Remis à l’ambassade de France à Caracas lundi 6 avril, il a atterri à Paris deux jours plus tard via Madrid. C’est donc là, dans le jardin d’un hôtel de l’aéroport d’Orly, qu’il raconte les circonstances de son arrestation, le simulacre de procès qu’il a subi et les tortures infligées en prison.
Lorsqu’il est arrêté en janvier 2025 en pleine rue à Caracas, cela fait des années que Julien Février bourlingue. Il raconte avoir d’abord vécu en Ukraine où il s’est marié, avant de divorcer. Il a ensuite séjourné en Équateur, puis en Colombie. Le Venezuela, il y est allé une première fois en 2023. Il a tellement aimé qu’il y retourne l’année suivante.
Mais depuis la réélection contestée de Nicolas Maduro le 28 juillet 2024, la répression s’est durcie. Déjà fréquentes par le passé, les détentions arbitraires se multiplient. Tout comme les arrestations d’étrangers, utilisés comme monnaie d’échange. (...)
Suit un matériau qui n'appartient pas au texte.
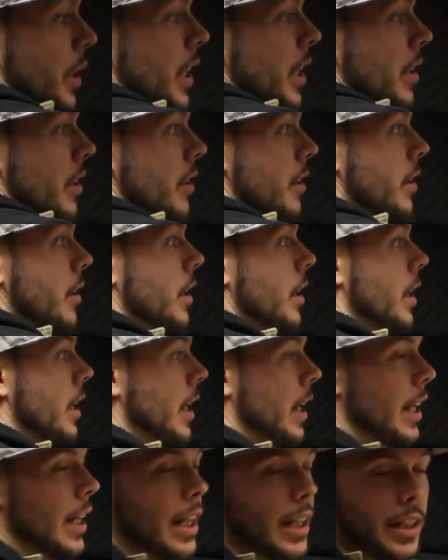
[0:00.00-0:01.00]
here,
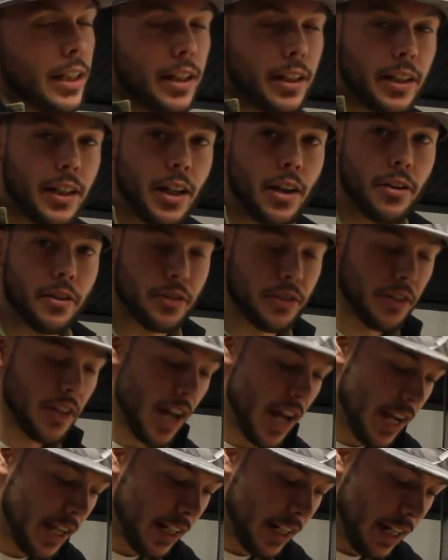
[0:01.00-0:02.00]
and then on the other
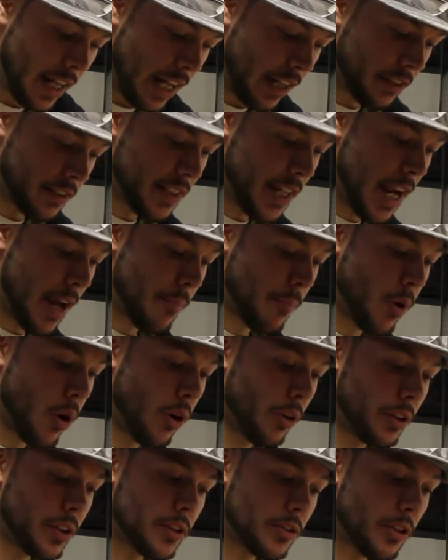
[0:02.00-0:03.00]
side I'll tap
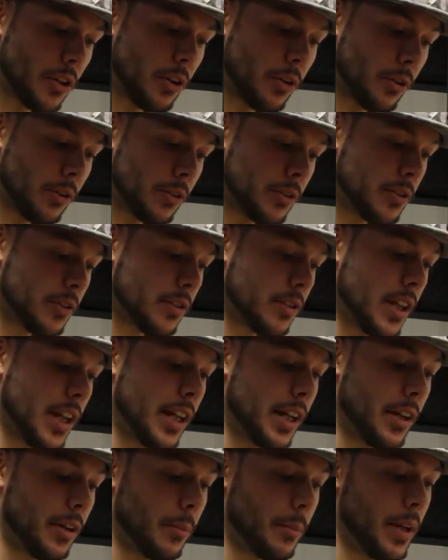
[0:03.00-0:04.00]
all these holes,
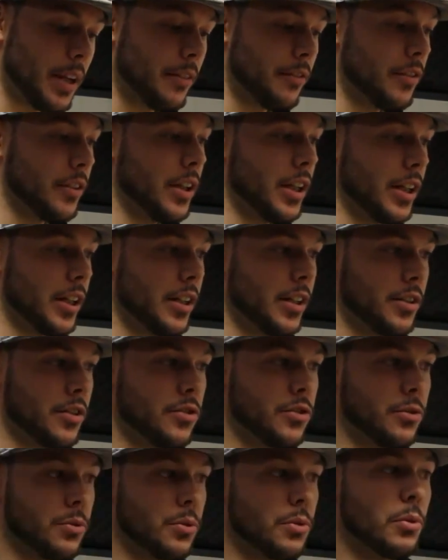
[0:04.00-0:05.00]
and it'll make for like a
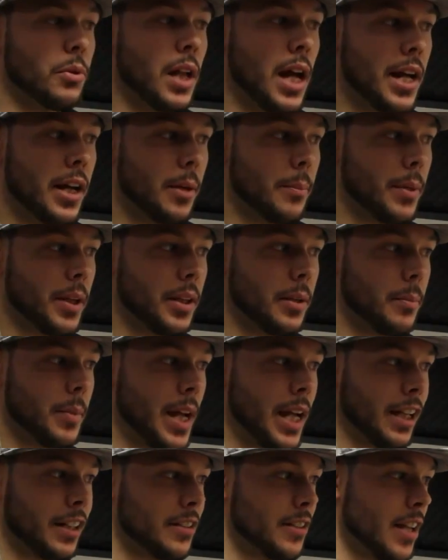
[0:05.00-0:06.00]
screw line up on the
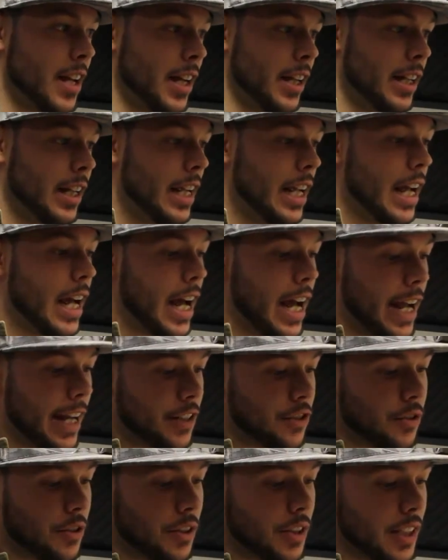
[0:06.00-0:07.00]
back side. I
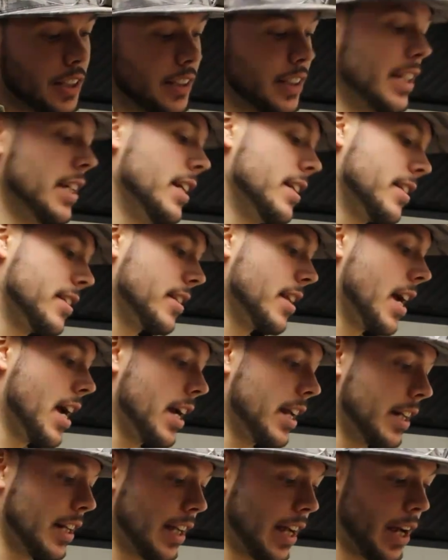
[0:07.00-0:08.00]
actually think the
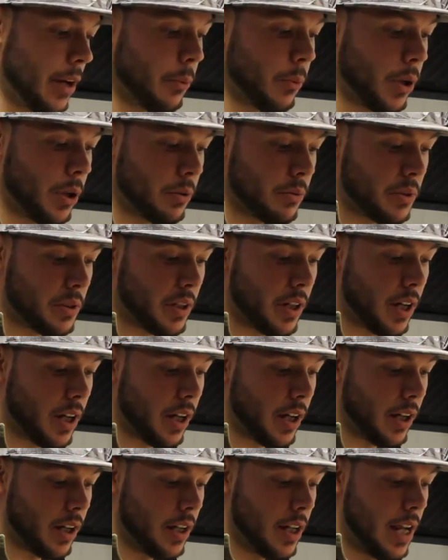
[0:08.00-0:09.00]
inside I won't
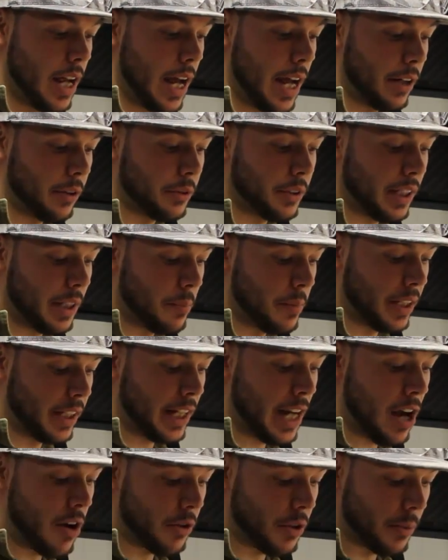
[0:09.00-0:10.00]
I don't think I'm going to
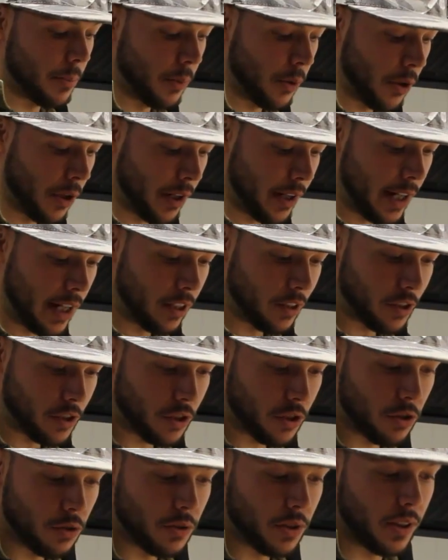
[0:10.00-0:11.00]
counter bore it. I'll
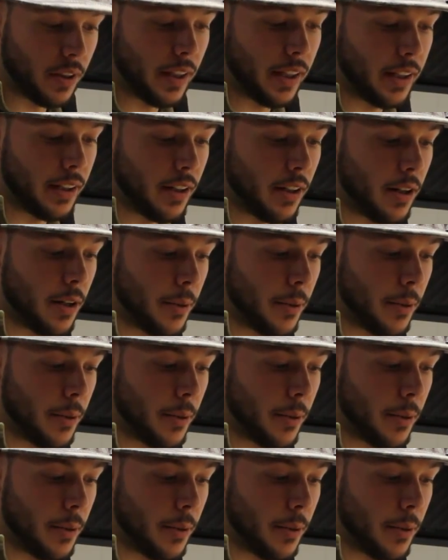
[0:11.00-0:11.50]
just use it like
« On se dit que c’est fini, qu’ils vont nous exécuter »
Le Toulousain de 35 ans reste malgré tout et est arrêté à son tour. « Des policiers se sont approchés de moi comme pour un simple contrôle de papiers et, là, il était déjà trop tard. Je me suis fait kidnapper. » Julien Février passe d’abord un mois dans les locaux du renseignement militaire. Menotté, la tête recouverte d’un capuchon, il est aussi plusieurs fois passé à tabac. Jusqu’au jour où il est embarqué avec d’autres vers un lieu inconnu.
Ce jour-là, le convoi s’arrête en pleine campagne. « Au bout d’une demi-heure, on vous descend du véhicule et on vous fait vous mettre face à un mur. Vous avez deux mètres d’intervalle et là, on entend le bruit du chargement des armes. Et on se dit que c’est fini, quoi, ils vont nous exécuter. Et en réalité, cinq minutes plus tard, c’est là que vous entrez dans cette prison de haute sécurité qui s’appelle Rodeo 1. » (...)
« Tout est fait pour qu’on ne nous retrouve pas, témoigne Julien Février. À notre arrivée, on se voit attribuer un faux prénom et un faux nom. Et toutes les semaines, on nous change de cellule pour ne pas qu’on sache qui est qui, qui est là pour quoi… » Il y a là une centaine d’étrangers. Parmi eux, le Franco-Chilien Camilo Castro.